_Required work_: Character for character, transcribe the entries below, minus the images.

_Dataset records_:
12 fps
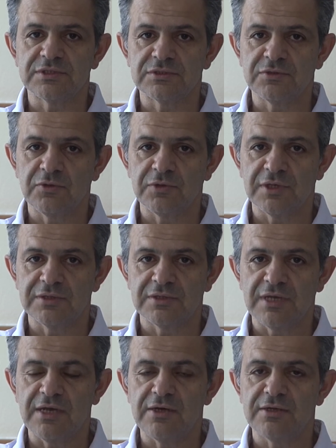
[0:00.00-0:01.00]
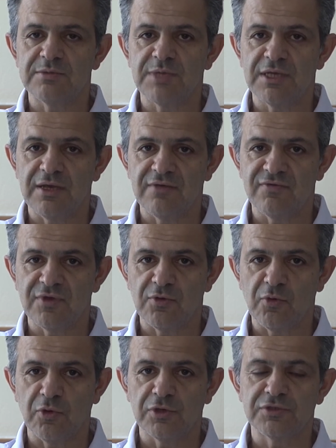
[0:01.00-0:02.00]
it's known under herd behavior
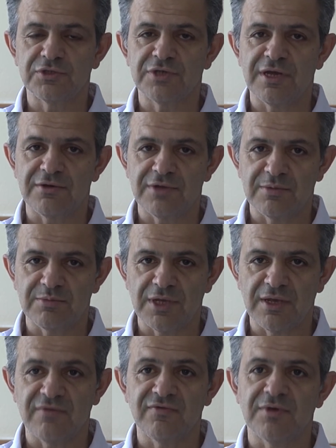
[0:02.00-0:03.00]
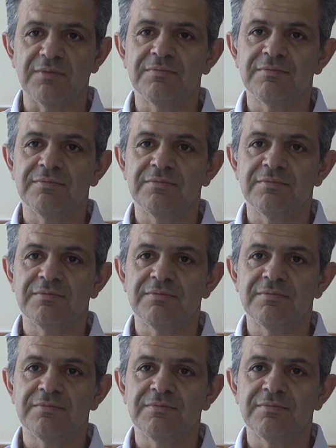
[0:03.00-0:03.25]
or contrarian behavior.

_Solution to this task_:
12 fps
[0:00.00-0:01.00]
[0:01.00-0:02.00]
it's known under herd behavior
[0:02.00-0:03.00]
[0:03.00-0:03.25]
or contrarian behavior.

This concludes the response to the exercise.